Материалы и методы исследования
В весеннем семестре 2002-2003 уч. года обследовано 12 студентов лечебного факультета. В осеннем 2002-2003 уч. года, то есть через 6 месяцев, из этой же группы повторно обследовано 11 человек. Кроме того, в осеннем семестре первичному обследованию подвергнуто еще 13 человек. Таким образом, всего обследовано 36 студентов. Данные о характеристике контингента и методах обследования представлены в таблице №1.
Таблица 1
Контингент, материалы и методы исследования
|
№ п.п. |
Контингент |
Количество обследуемых |
Материалы |
Методы |
Число проб |
|
1. |
Студенты 2 курса л/ф |
12 |
Отделяемое из зева |
Микробиологический: Тинкториальные свойства (окраска по Граму); определение кислотоустойчивых микроорганизмов (окраска по Цилю-Нильсену); определение капсул по Бури-Гинсу; определение капсул по Йоне; оценка адгезии на эпителиоцитах и интенсивности воспалительного процесса по состоянию нейтрофилов (окраска по Романовскому-Гимзе).

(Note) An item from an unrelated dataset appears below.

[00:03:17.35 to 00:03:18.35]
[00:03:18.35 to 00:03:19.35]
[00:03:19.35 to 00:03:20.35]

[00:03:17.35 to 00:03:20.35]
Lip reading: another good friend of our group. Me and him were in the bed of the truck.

Бактериологический Изучение некоторых факторов болезнетворности (гиалуронидаза, плазмокоагулаза, гемотоксин, лецитиназа). |
36 36 12 24 36 288 152 |
|
2. |
Студенты 3 курса л/ф |
24 |
Материалом для исследования служило отделяемое из зева, изолированное путем отбора стерильными тампонами в период практических занятий на кафедре.

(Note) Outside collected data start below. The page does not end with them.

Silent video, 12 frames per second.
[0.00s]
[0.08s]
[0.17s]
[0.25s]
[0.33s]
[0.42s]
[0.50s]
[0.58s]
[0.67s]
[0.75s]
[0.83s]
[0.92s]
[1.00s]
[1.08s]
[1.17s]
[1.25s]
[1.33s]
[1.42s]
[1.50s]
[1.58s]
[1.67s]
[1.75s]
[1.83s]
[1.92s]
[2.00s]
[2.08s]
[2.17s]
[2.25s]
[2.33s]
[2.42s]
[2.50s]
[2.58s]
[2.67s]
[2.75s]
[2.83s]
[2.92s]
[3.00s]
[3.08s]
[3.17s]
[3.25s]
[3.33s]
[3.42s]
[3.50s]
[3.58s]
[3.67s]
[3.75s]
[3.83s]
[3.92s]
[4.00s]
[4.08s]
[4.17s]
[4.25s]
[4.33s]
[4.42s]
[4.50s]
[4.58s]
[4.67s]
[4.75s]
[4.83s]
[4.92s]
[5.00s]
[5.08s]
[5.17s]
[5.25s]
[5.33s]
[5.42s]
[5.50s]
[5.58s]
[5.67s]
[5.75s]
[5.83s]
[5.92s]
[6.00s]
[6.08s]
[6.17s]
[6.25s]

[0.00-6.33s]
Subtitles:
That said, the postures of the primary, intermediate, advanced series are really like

Всего проведено микробиологических исследований - 144. Мазки окрашивали по следующим методам:
I. Метод Грама в модификации Синева.
1) препарат фиксировать над пламенем;
2) на препарат положить фильтр-бумагу, пропитанную 1% раствором генцианвиолета, добавить 2 капли воды - 2 мин.;
3) бумагу удалить, оставшуюся краску слить;
4) окрасить мазок раствором Люголя - 1 мин.;
5) раствор Люголя слить, мазок промыть 96% спирте (30-40 с.);
6) тщательно смыть спирт водой;
7) окрасить водным фуксином - 2 мин.;
8) промыть водой и высушить.
I. Метод Циля-Нильсена.
1) нанести несколько капель карболового фуксина на фиксированный мазок, покрытый фильтровальной бумагой, и подогревать до появления паров (3-5 мин.);
2) бумагу снять, мазок охладить и обесцветить 5% H2SO4 (2-4 c.);
3) тщательно промыть водой;
4) окрасить синькой Леффлера (3-5 мин.)
5) промыть водой и высушить.
Кислотоустойчивые бактерии в результате такой окраски становятся рубиново-красными, остальные - синими.
III. Метод Романовского-Гимзы.
1) мазки фиксировать в метиловом спирте - 2-3 мин.;
2) препарат окрашивают рабочим раствором красителя (1 капля готовой краски на 1 мл воды с рН 7,2) в течение 1 часа;
3) промыть водой (рН 7,2) и высушить.
В результате такой окраски протоплазма клеток окрашивается в синий цвет, ядерные элементы - в красно-фиолетовый.
IV. Метод Бури-Гинса.
1) на предметное стекло нанести каплю разведенной туши (1:9), смешать ее с исследуемым материалом;
2) приготовить тонкий мазок, высушить;
3) фиксировать пламенем;
4) окрасить фуксином (5 мин.);
5) промыть и высушить.
В результате такой окраски бактерии окрашиваются в красный цвет, капсулы - бесцветные, общий фон - черный.
V. Метод Йоне.
1) мазок фиксировать в смеси Никифорова;
2) на фиксированный препарат налить 0,02% водный раствор генцианвиолета и подогреть над пламенем;
3) налить на препарат 1% уксусной кислоты - 10 с.;
4) промыть, высушить, микроскопировать.
Для выделения чистой культуры микроорганизмов предварительно делали посевы на солевой и сахарный МПБ (72 посева), каждый из которых в последующем рассевался на 2 чашки с 5% кровяным МПА и на 2 чашки со средой Чистовича (всего 288 проб).
При выделении культур микроорганизмов изучали характер роста последних на вышеперечисленных средах, обращая внимание на наличие пигмента. Из колоний готовили мазки с окраской по Граму. Отобранные культуры микроорганизмов, представляющие для нас интерес (кокковые формы, палочковидные микроорганизмы) для накопления чистых культур, отсевали на скошенный МПА и кровяной МПА. В последующем определяли некоторые факторы болезнетворности, такие как: гиалуронидазу, плазмокоагулазу, лецитиназу, фибринокиназу, гемотоксин.